Klar, ich hätte da einige Themen, die mir in den Fingern jucken. Es gibt ja ständig neue und alte Aufregerthemen im deutschsprachigen katholischen Internet. Sollte ich schreiben, warum ich die Zelebrationsrichtung mit dem Rücken zum Volk für theologisch schwierig halte? Oder warum ich davon überzeugt bin, dass die Liturgie der Kirche sich durchaus wandeln und den Gläubigen entgegenkommen darf und sollte? Oder erkläre ich in einem Artikel, weshalb ich die neue Vorschrift, dass in den römischen Basiliken ein großes Kreuz auf dem Altar stehen muss, weder nachvollziehen noch gutheißen kann?

Nein, ich lasse es bleiben (für den Moment).
Nicht, weil ich Angst davor habe, in eine Schublade gesteckt zu werden. Das passiert ohnehin. Die Ansage Jesu „urteilt nicht“ wird – gerade in der Kirche, gerade in der katholischen Internetwelt – gerne ignoriert…
Ich lasse es bleiben, weil ich eines gelernt habe: Gegen Ideologien und inbrünstige Polemik haben Argumente keine Chance. Kritik ist nur erwünscht, wenn sie den eigenen Vorstellungen entgegen kommt.

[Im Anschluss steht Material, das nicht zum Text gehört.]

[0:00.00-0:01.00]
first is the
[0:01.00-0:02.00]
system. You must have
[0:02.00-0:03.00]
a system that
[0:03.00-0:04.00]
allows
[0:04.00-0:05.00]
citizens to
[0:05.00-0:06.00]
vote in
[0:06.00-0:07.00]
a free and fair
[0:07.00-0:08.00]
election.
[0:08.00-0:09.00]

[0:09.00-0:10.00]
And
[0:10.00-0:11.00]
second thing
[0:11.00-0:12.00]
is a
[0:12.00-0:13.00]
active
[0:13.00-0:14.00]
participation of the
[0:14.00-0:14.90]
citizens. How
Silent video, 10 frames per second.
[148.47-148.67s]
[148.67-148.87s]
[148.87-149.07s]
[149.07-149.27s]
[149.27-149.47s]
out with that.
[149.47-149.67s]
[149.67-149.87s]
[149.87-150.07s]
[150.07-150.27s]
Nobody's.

Es gibt noch einen weiteren Grund, warum ich auf Kommentare zur Kirchenpolitik an dieser Stelle weitestgehend verzichte: Dazu ist dieser Blog nicht da. Das Internet ist groß und voller Seiten und Weblogs, die genau zu diesen Themen ihre Meinung kundtun. Da muss nicht auch noch ich ins allgemeine Gejammer Diskutieren einsteigen.

Statt dessen gibt’s hier weiterhin Bruchstücke, Geschichten & Berichte aus dem Leben eines Pfarrers, der mit Bibel, Stola und Kaffee auf seinem Glaubensweg unterwegs ist. Der mit mehr oder weniger großem Erfolg versucht, Jesus nachzufolgen. Manche Menschen werde ich damit erreichen – andere eben nicht.

Zwei Blogschreiber, die mit ihren Geschichten ermutigen und Freude machen, empfehle ich Euch heute ganz besonders: Pax et bonum & Mit Jesus hinter Klostermauern.

P.S.: Den Impuls zu diesem Post habe ich übrigens von hier. Danke, Ralf.